What is expected: Set down, word for word, the stretch of lines from the one containing "(408.75 s to 408.95 s)" to the end of the records below.

──────────────────────────────

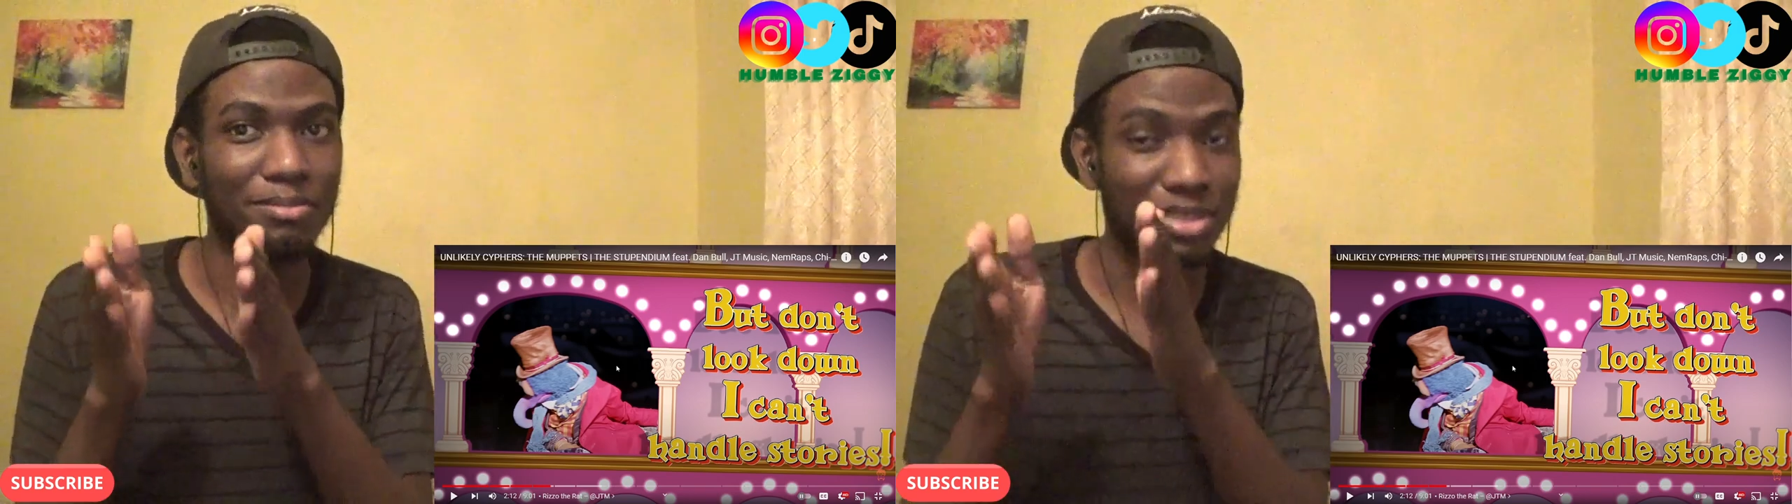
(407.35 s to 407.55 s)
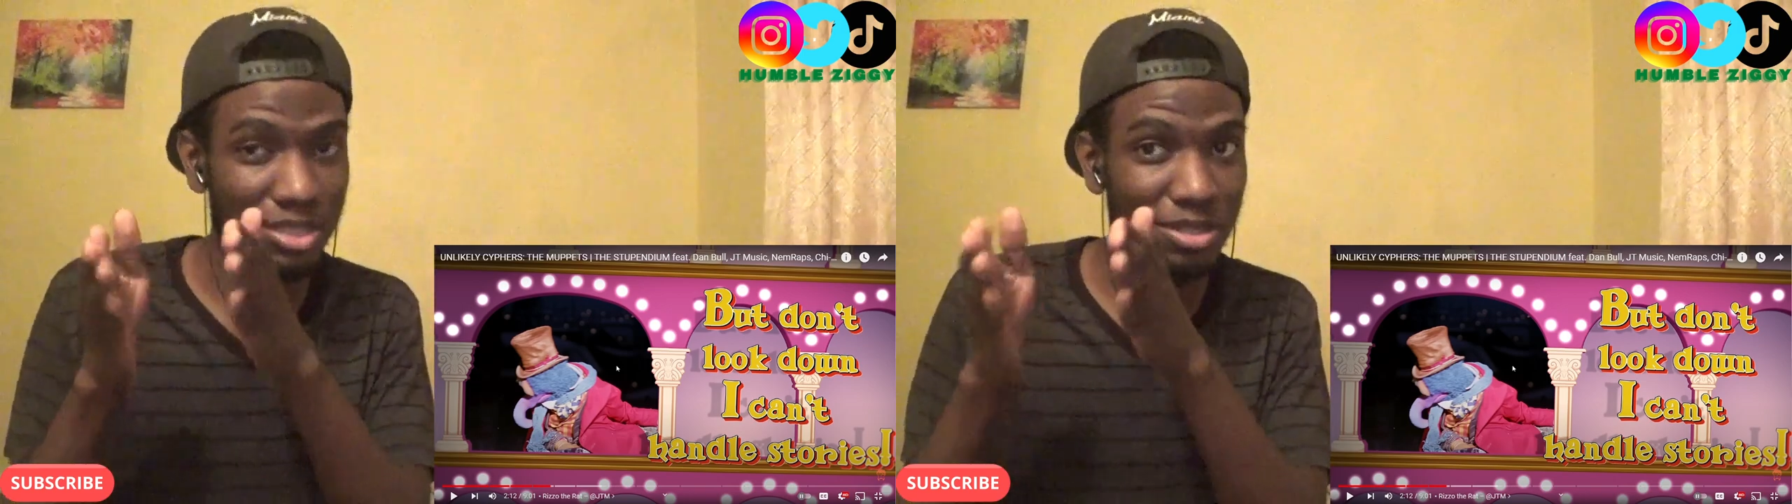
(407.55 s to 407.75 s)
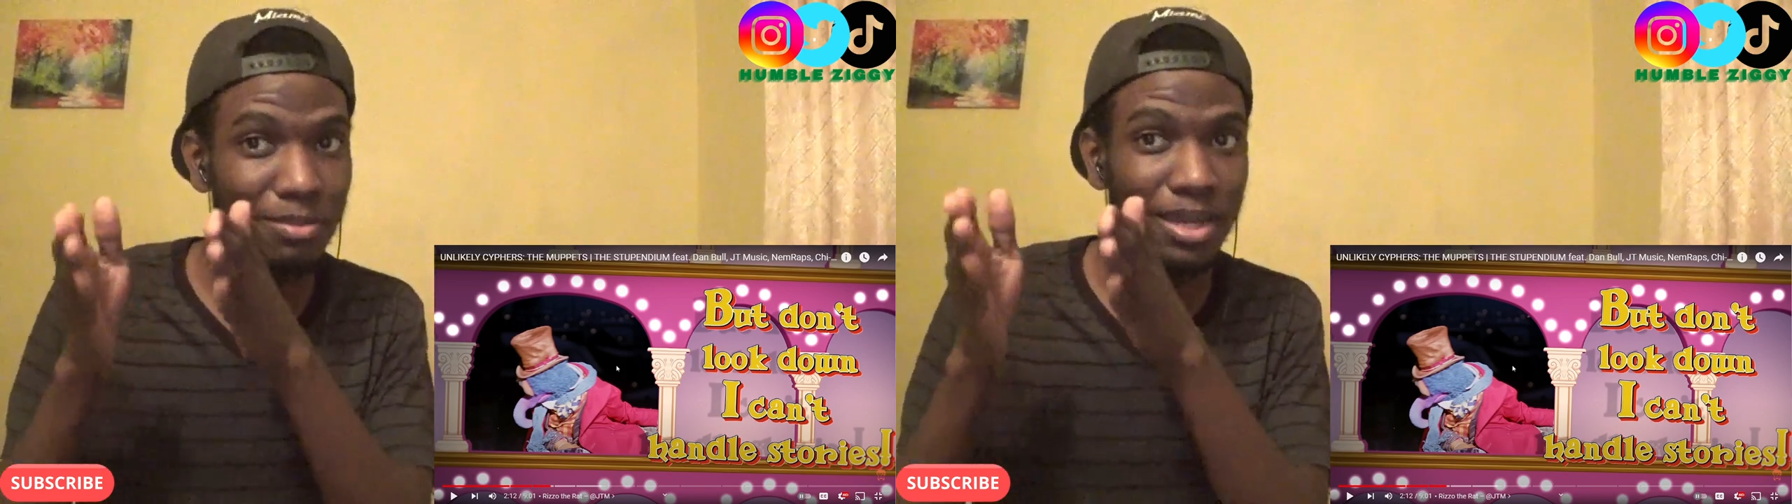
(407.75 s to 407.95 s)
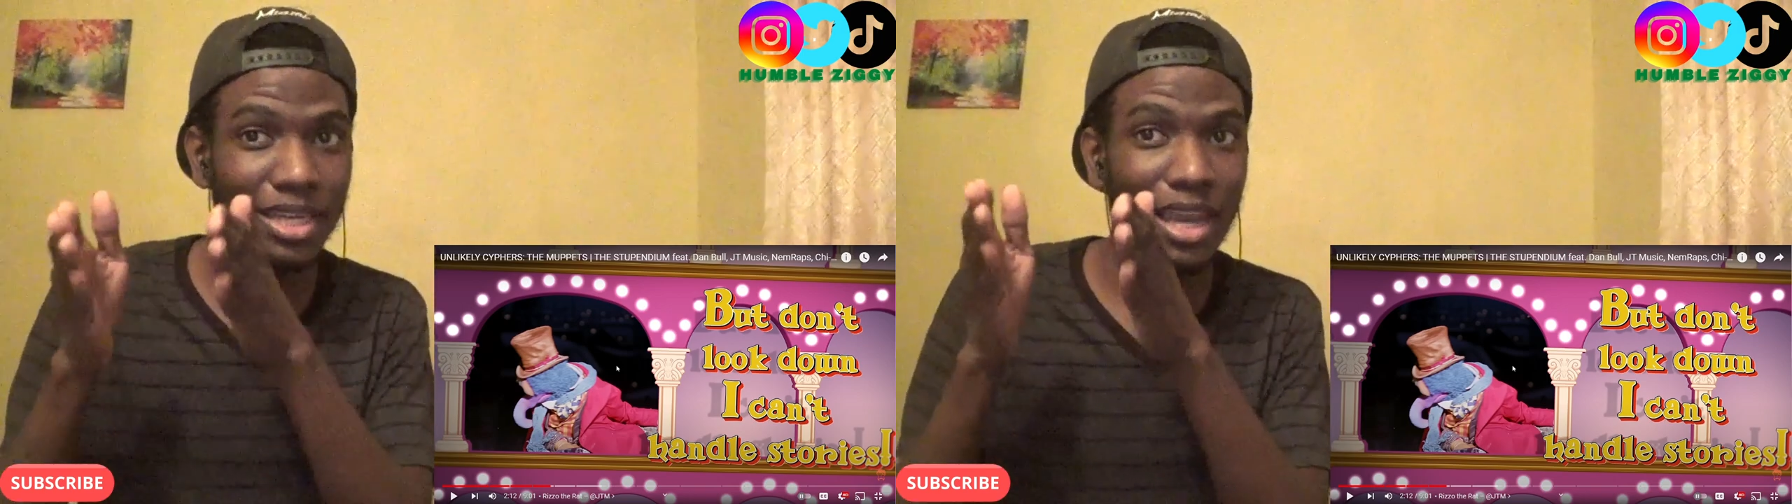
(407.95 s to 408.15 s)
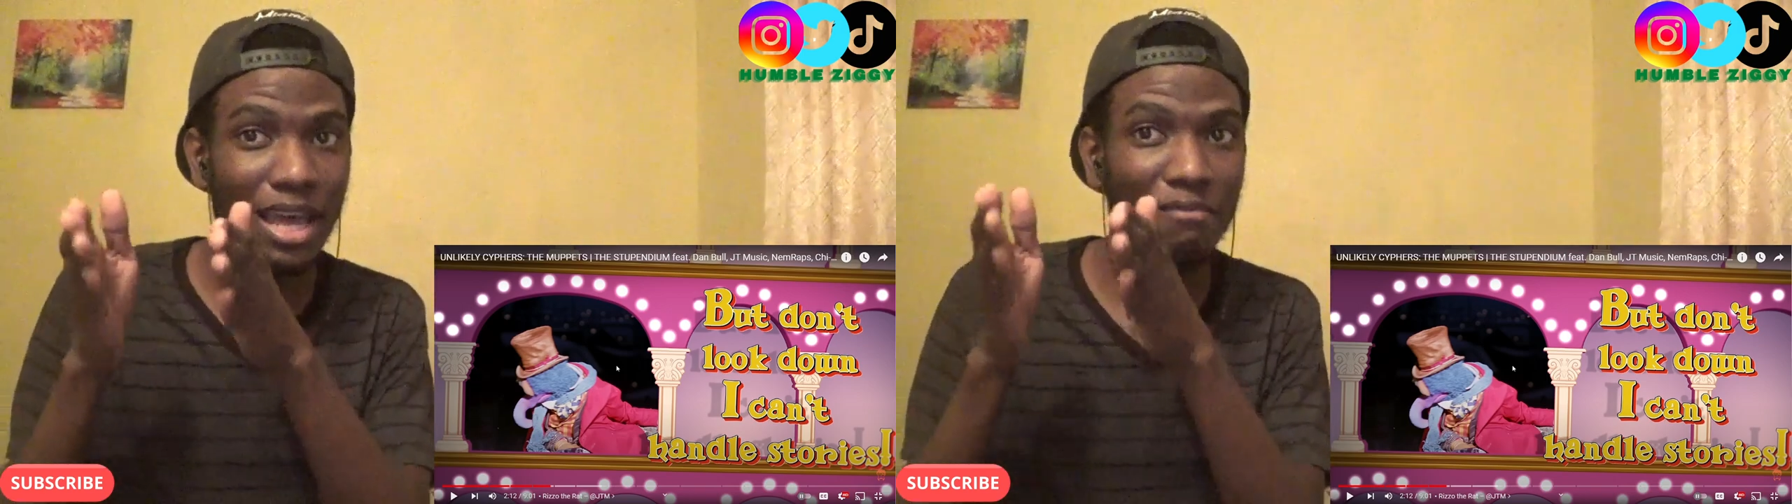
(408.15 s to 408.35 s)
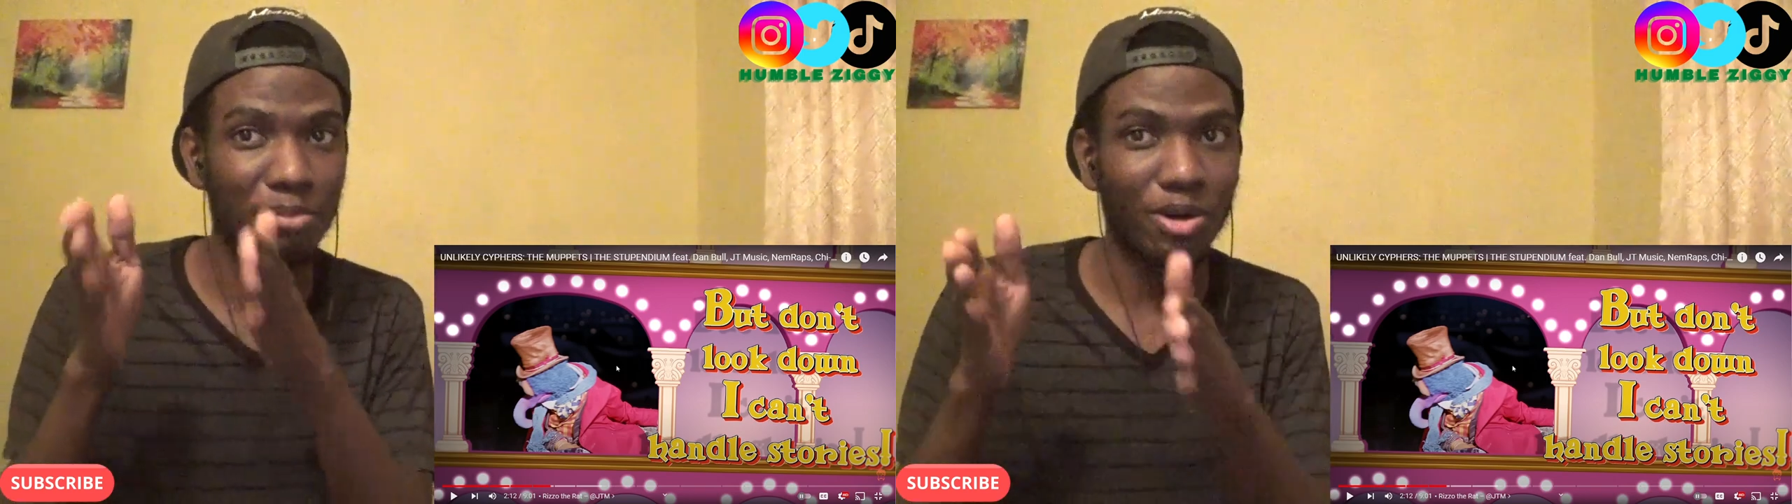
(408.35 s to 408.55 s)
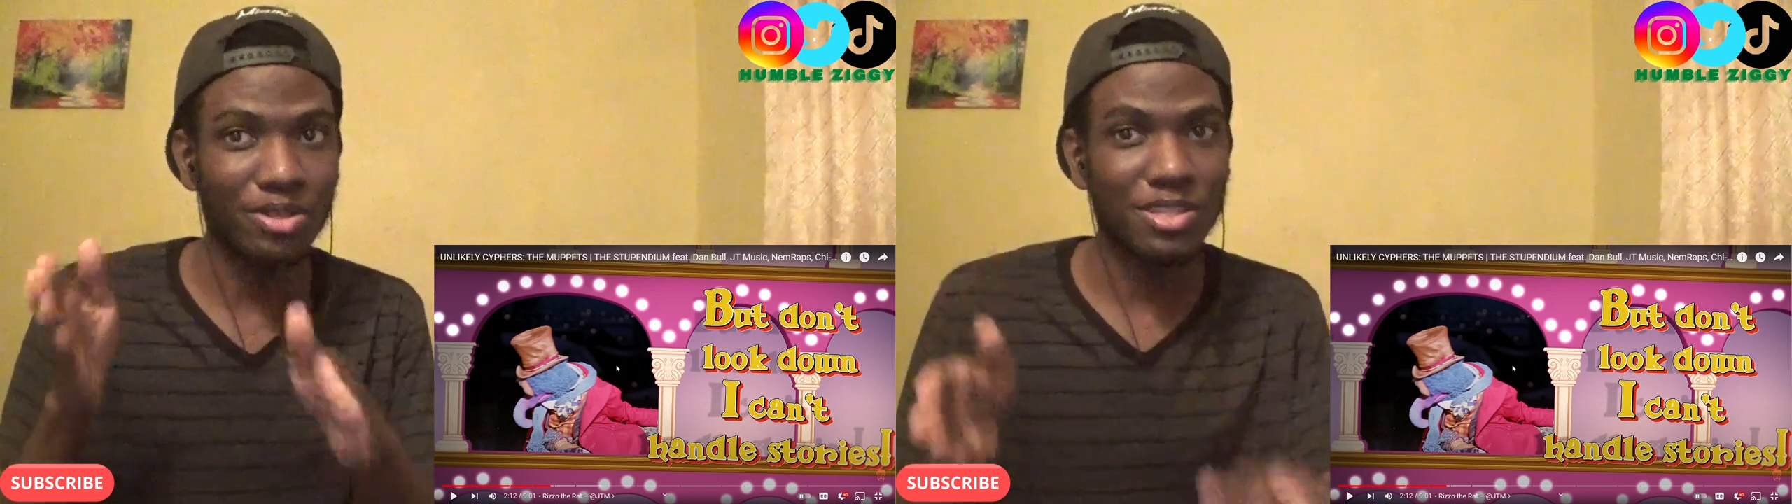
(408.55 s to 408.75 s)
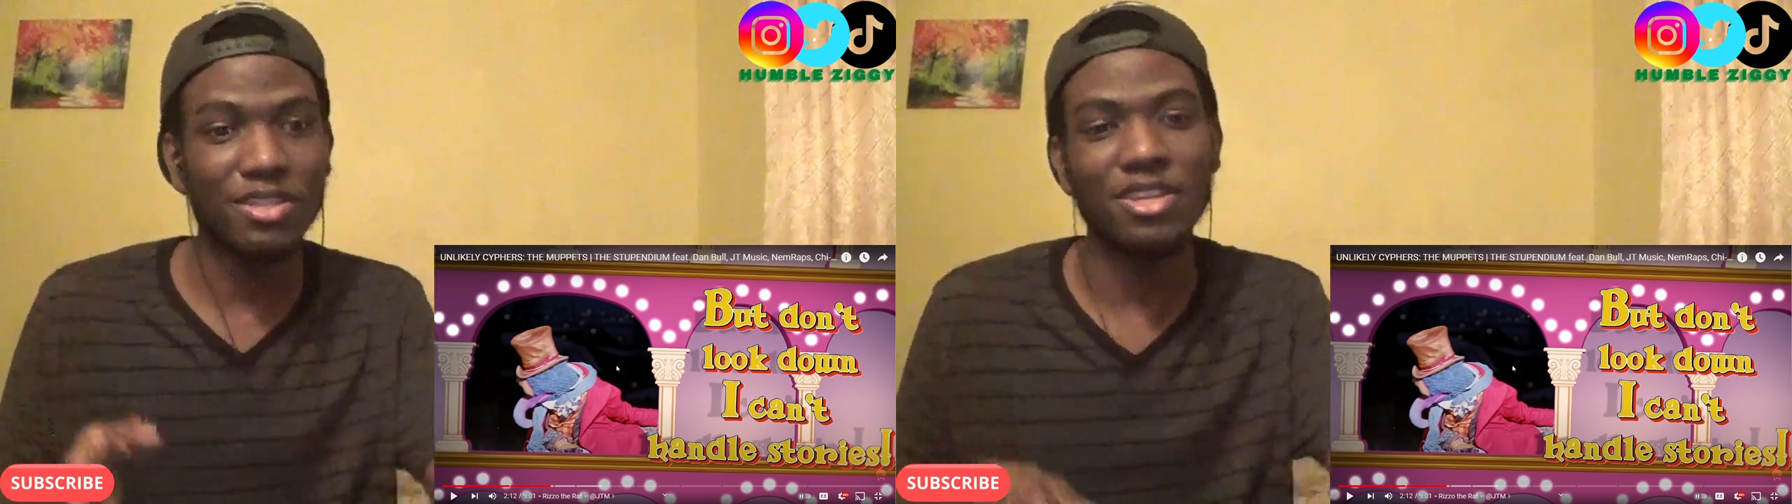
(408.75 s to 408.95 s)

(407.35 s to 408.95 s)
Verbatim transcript: Still make it have bars in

──────────────────────────────

Task output:
(408.75 s to 408.95 s)

(407.35 s to 408.95 s)
Verbatim transcript: Still make it have bars in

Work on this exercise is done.